= Work task =
Please print the full listing below exactly, but not the pictures in it.
[Start of section]
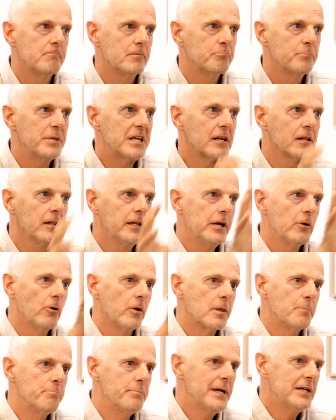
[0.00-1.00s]
be clear
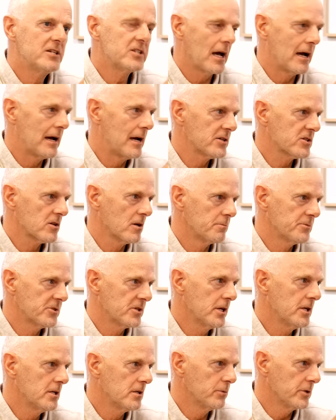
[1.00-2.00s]
on the big task I'm
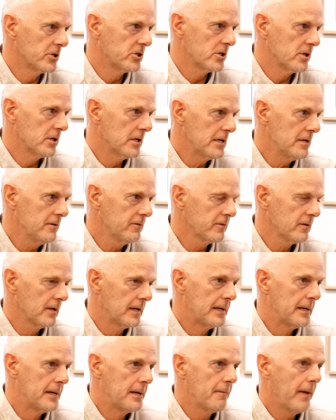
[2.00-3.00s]
seeking to achieve,
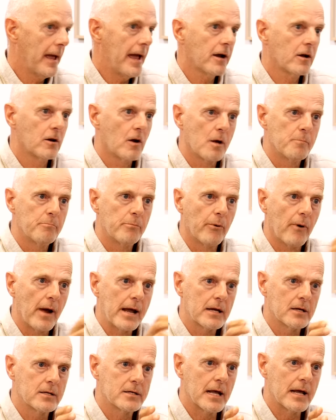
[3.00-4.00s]
how can I
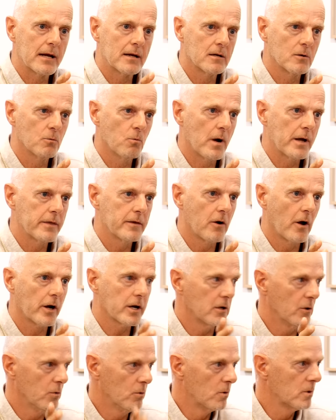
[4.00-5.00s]
break it down in a way that I
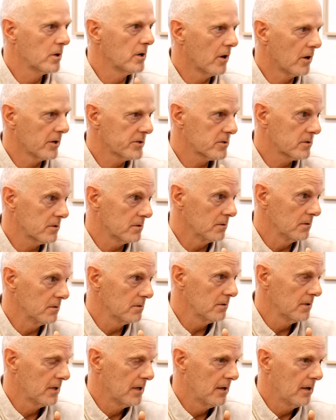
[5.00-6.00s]
can organise to it,
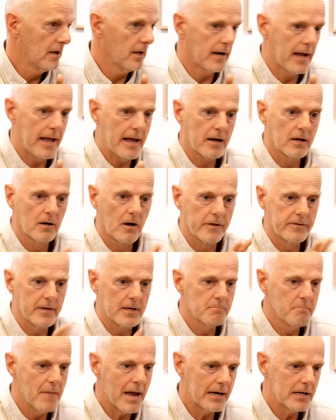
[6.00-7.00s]
and how can I
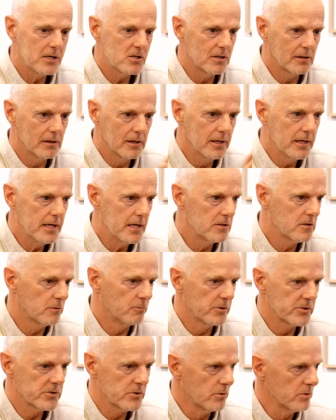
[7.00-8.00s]
then manage and lead to
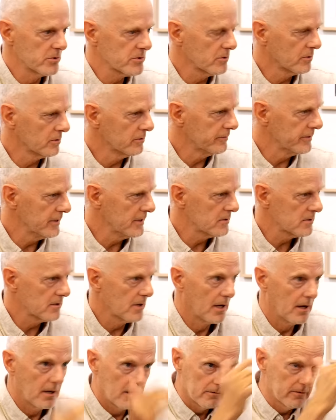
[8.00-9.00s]
resource all of this?
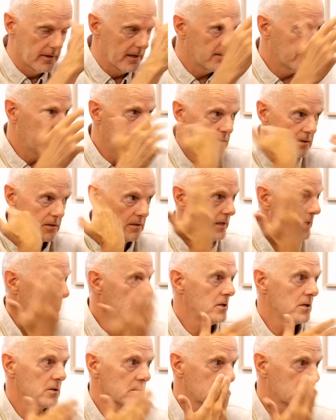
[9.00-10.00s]
Mm. They're, they're, they're yeah,
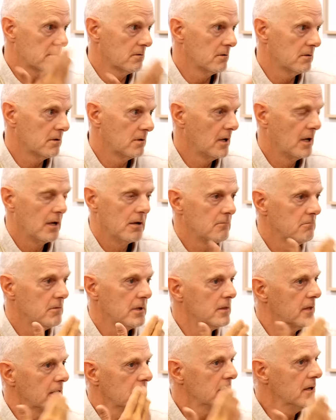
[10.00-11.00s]
just, strategic thoughts. They're,
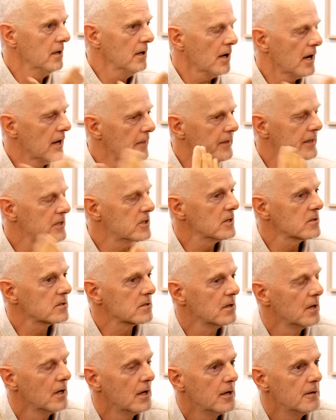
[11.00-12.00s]
yeah, they're, yeah, and they're just
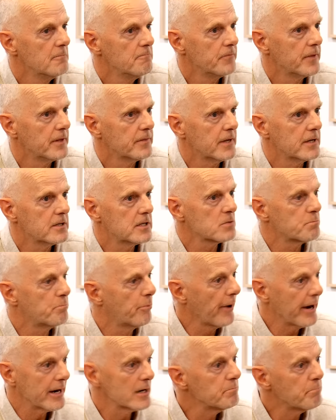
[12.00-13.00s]
they're just
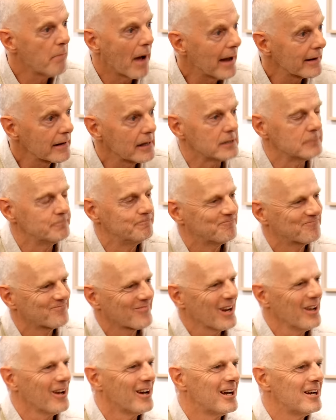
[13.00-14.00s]
bread and butter. Mm.
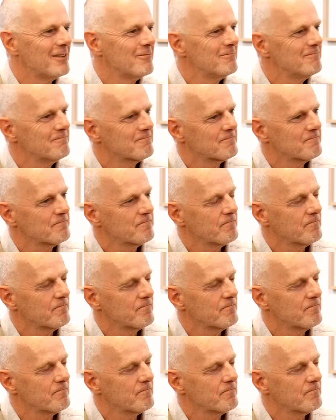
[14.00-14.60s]
Um, I mean, and we had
[End of section]
= Answer for this exercise =
[0.00-1.00s]
be clear
[1.00-2.00s]
on the big task I'm
[2.00-3.00s]
seeking to achieve,
[3.00-4.00s]
how can I
[4.00-5.00s]
break it down in a way that I
[5.00-6.00s]
can organise to it,
[6.00-7.00s]
and how can I
[7.00-8.00s]
then manage and lead to
[8.00-9.00s]
resource all of this?
[9.00-10.00s]
Mm. They're, they're, they're yeah,
[10.00-11.00s]
just, strategic thoughts. They're,
[11.00-12.00s]
yeah, they're, yeah, and they're just
[12.00-13.00s]
they're just
[13.00-14.00s]
bread and butter. Mm.
[14.00-14.60s]
Um, I mean, and we had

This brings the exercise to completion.